ABOUT THIS EXERCISE: Taking the data below, please print only the lines from the line holding "Frames from a" to the line holding "[0:05.00-0:06.00]", inclusive, with pictures omitted.
((
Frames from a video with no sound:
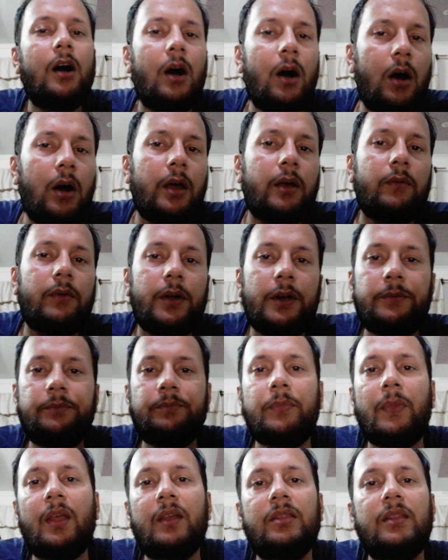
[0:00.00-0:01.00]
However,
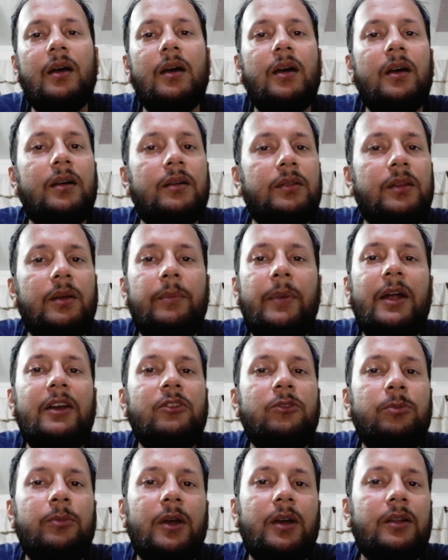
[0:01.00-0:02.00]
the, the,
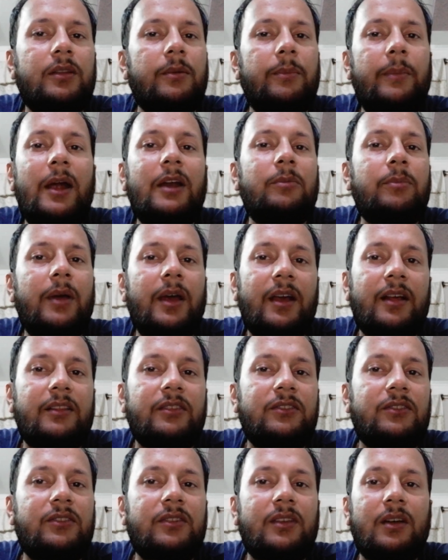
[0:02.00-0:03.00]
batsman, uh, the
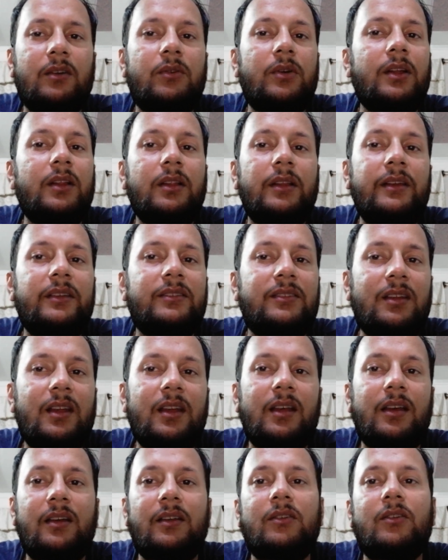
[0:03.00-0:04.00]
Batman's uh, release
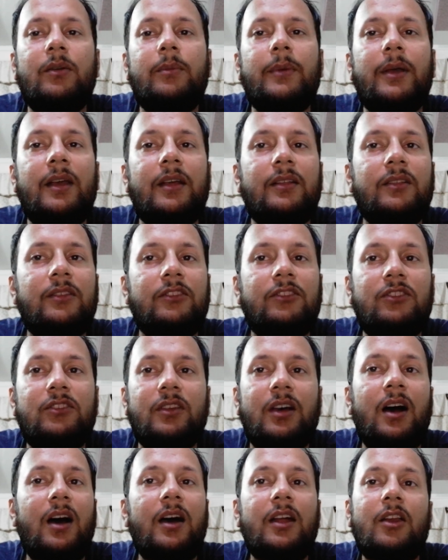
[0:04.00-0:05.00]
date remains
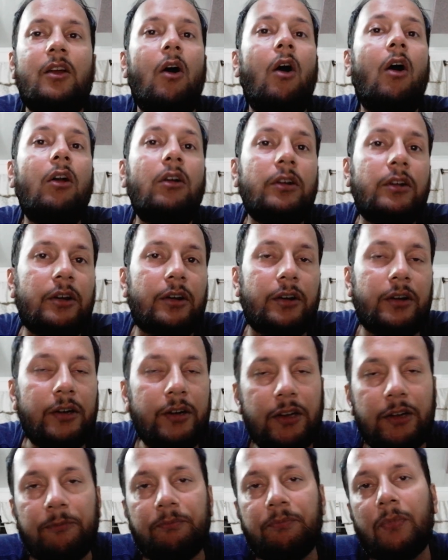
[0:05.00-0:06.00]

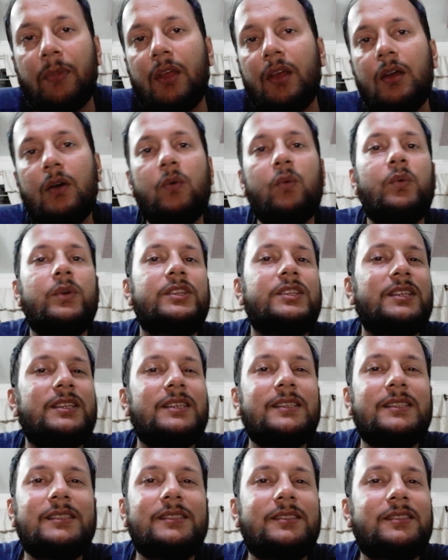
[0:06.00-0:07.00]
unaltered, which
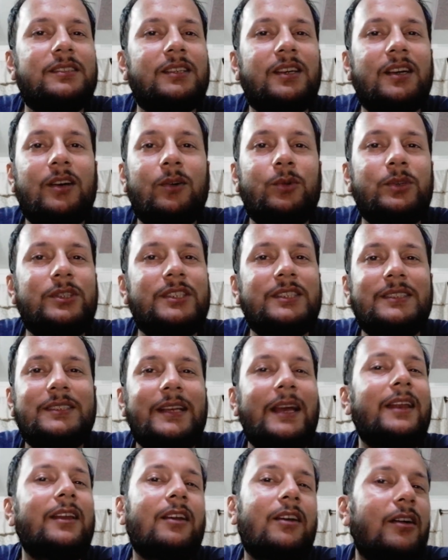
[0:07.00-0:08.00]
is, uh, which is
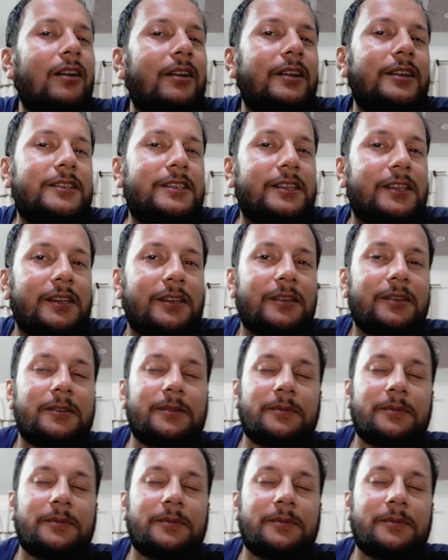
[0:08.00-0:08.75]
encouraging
))
((
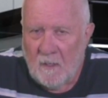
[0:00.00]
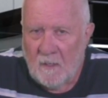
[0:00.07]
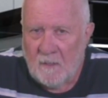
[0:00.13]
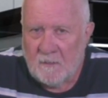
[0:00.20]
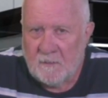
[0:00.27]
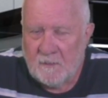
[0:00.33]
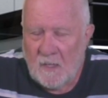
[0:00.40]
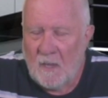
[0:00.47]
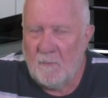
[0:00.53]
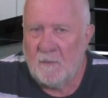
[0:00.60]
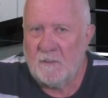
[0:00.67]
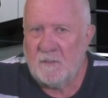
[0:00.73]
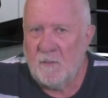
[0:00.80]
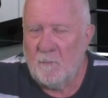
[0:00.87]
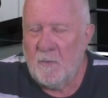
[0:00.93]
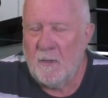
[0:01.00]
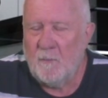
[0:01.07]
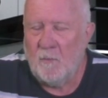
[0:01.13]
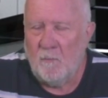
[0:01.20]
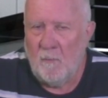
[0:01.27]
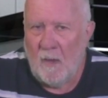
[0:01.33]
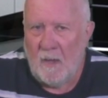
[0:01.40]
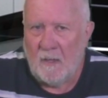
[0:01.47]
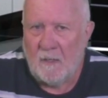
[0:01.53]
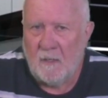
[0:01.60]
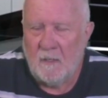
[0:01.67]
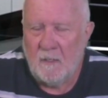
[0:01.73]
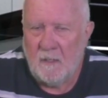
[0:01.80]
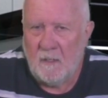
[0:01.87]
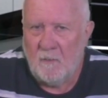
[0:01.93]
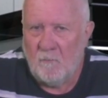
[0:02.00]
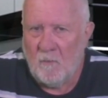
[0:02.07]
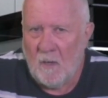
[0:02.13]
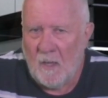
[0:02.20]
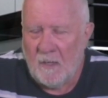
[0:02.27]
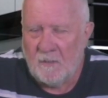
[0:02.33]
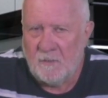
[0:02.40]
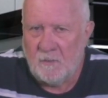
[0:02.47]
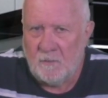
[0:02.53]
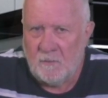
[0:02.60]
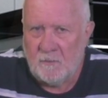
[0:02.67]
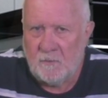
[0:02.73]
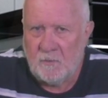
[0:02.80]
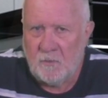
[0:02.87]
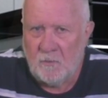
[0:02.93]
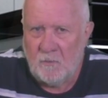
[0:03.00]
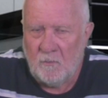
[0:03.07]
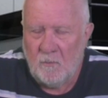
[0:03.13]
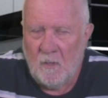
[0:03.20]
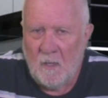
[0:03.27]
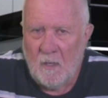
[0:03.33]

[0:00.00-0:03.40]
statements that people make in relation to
))
ANSWER TO THIS PROBLEM:
Frames from a video with no sound:
[0:00.00-0:01.00]
However,
[0:01.00-0:02.00]
the, the,
[0:02.00-0:03.00]
batsman, uh, the
[0:03.00-0:04.00]
Batman's uh, release
[0:04.00-0:05.00]
date remains
[0:05.00-0:06.00]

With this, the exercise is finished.